Empty interface — an interface with no methods. Syntax:

interface{}

Since Go 1.18, there is a new name for it: any.

type any = interface{}   // Go 1.18+ predeclared alias

The empty interface accepts any type — because every type satisfies "0 methods".

var x any = 42
var y any = "hello"
var z any = []int{1, 2, 3}
var w any = struct{ Name string }{Name: "Alice"}

The empty interface is Go's element of dynamic typing. However, Go's strength is static typing, so the empty interface should be used only when needed: - Heterogeneous collection (values of different types) - Pre-generics packages (before 1.18) - Working with reflect - Generic JSON unmarshal

After this file you will: - Know the difference between empty interface (interface{} and any) - Understand when to use it and when not to - Know how to determine the type via type assertion - Know what to choose when a generic alternative is available


Prerequisites

  • Interfaces basics
  • Type assertion (basic understanding)
  • Method set rules

Glossary

Term Definition
Empty interface interface{} — an interface with no methods
any Go 1.18+ predeclared alias for interface{}
Boxing Moving a value type to the heap when assigning it to an interface
Type assertion Accessing the concrete type from an interface: i.(T)
Type switch Checking multiple types
Heterogeneous collection Storing values of different types

Core Concepts

1. Empty interface — any type

var x interface{} = 42        // int
var y interface{} = "hello"   // string
var z interface{} = true      // bool

The reason — every type satisfies "0 methods".

2. any — Go 1.18+

var x any = 42  // same result — interface{}

any is the newest and idiomatic form. The Go community recommends using any instead of interface{}.

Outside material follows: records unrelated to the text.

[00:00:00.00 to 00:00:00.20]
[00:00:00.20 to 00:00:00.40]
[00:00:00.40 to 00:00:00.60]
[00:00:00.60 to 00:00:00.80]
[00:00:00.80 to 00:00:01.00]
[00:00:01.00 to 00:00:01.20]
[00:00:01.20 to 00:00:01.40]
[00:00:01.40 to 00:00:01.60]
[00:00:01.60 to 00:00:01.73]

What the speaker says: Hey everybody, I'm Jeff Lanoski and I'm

3. Getting the type with type assertion

var i any = "hello"

s, ok := i.(string)
if ok {
    fmt.Println("string:", s)
}

The two-value form is safe — no panic when ok is false.

4. Type switch for multiple types

func describe(i any) {
    switch v := i.(type) {
    case int:    fmt.Println("int:", v)
    case string: fmt.Println("string:", v)
    case bool:   fmt.Println("bool:", v)
    default:     fmt.Println("unknown")
    }
}

describe(42)       // int: 42
describe("hello")  // string: hello

5. Slice/map/function argument

items := []any{1, "hello", true, 3.14}
for _, item := range items {
    fmt.Println(item)
}
// Output: 1 hello true 3.14

6. Generic JSON unmarshal

var data any
json.Unmarshal([]byte(`{"name":"Alice","age":30}`), &data)
// data — map[string]any{"name":"Alice", "age":30}

Real-World Analogies

Analogy 1 — Universal bag

The empty interface is like a universal bag. You can put anything inside: a book, a key, a phone. But you can't tell what's inside just by looking at the bag — you have to open it (type assertion).

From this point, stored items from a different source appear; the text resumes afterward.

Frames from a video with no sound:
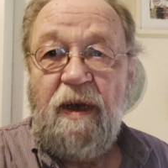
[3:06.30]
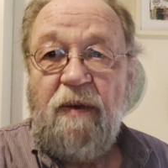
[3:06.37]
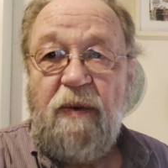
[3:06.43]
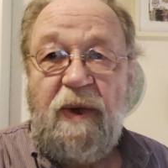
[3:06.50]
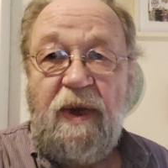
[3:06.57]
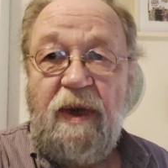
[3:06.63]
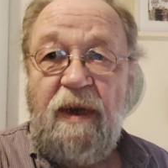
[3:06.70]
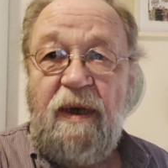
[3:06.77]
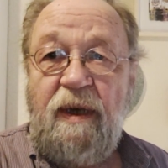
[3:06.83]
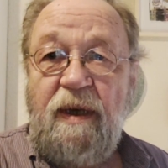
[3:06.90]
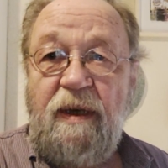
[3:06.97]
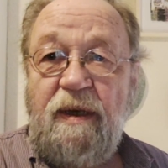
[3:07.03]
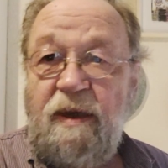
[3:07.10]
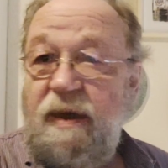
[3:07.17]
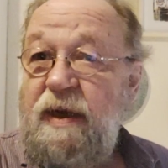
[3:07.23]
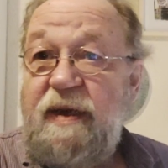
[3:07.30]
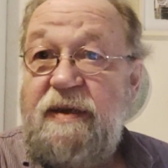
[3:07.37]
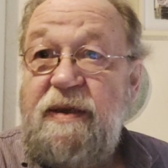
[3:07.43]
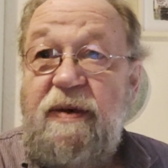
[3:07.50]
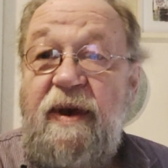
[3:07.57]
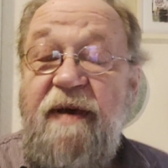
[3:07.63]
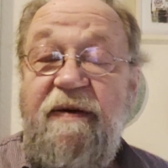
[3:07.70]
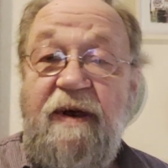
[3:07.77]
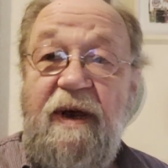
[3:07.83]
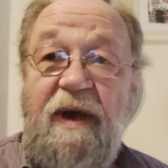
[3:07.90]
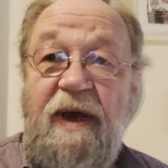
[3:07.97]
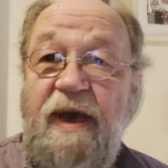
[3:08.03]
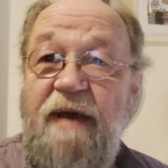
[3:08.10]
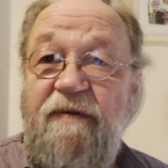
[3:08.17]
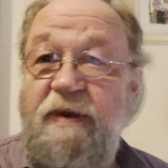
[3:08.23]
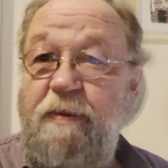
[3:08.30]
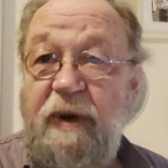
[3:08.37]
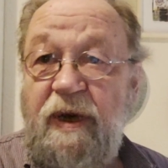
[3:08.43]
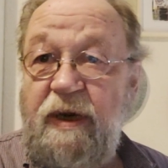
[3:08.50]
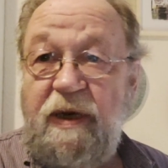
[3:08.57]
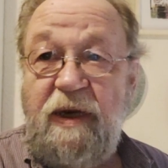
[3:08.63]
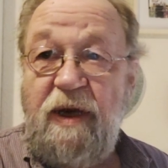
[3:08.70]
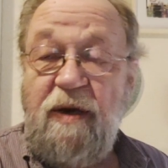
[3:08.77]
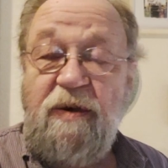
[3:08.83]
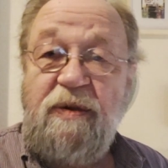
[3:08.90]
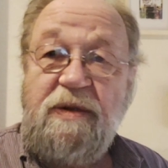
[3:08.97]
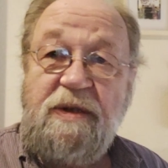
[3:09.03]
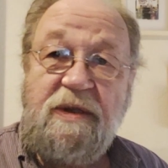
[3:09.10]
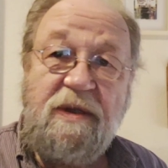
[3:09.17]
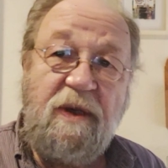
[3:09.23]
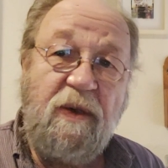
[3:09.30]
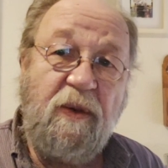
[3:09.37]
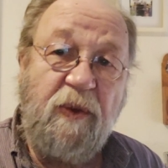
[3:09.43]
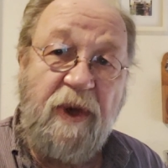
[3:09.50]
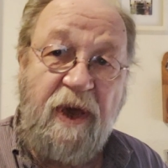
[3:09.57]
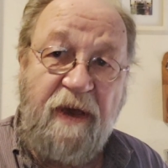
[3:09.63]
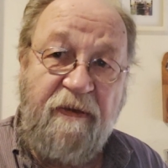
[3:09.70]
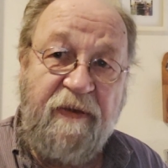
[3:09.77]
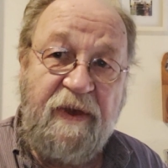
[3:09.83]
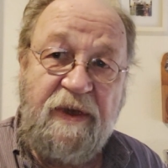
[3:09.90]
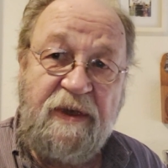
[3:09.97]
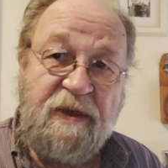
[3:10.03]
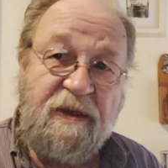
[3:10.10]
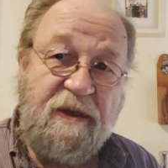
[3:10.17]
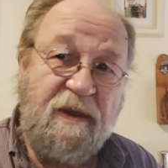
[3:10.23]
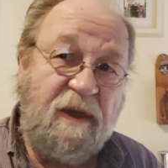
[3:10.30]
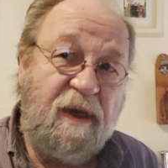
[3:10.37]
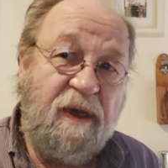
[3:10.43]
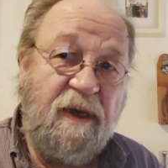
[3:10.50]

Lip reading: Well, as everybody knows, we have this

Analogy 2 — Document folder

any is a universal document folder. You don't know what's inside — you have to open the folder and find out the document type.

Analogy 3 — JSON / dynamic language

The empty interface is like JavaScript or Python's dynamic typing in Go. But you have to do runtime type checking.


Mental Models

Model 1: "0 methods = satisfied"

interface I { /* 0 methods */ }
every type automatically satisfies 0 methods
every type satisfies I

Model 2: Boxing and unboxing

Box (bag):   any
Unbox (open): type assertion / type switch

Model 3: Static vs dynamic

Static  → concrete type: type-safe, fast
Dynamic → any:           flexible, slow, error-prone

Go is dedicated to static typing — the empty interface is used only when needed.


Pros & Cons

Pros Cons
Accepts any type Type-safety is lost
Heterogeneous collection possible Type assertion adds extra code
Works with reflect Boxing — heap allocation
JSON / dynamic data Performance — generics are faster

Use Cases

Use case 1: Heterogeneous collection

items := []any{1, "hello", true, 3.14}

Use case 2: Generic container (before 1.18)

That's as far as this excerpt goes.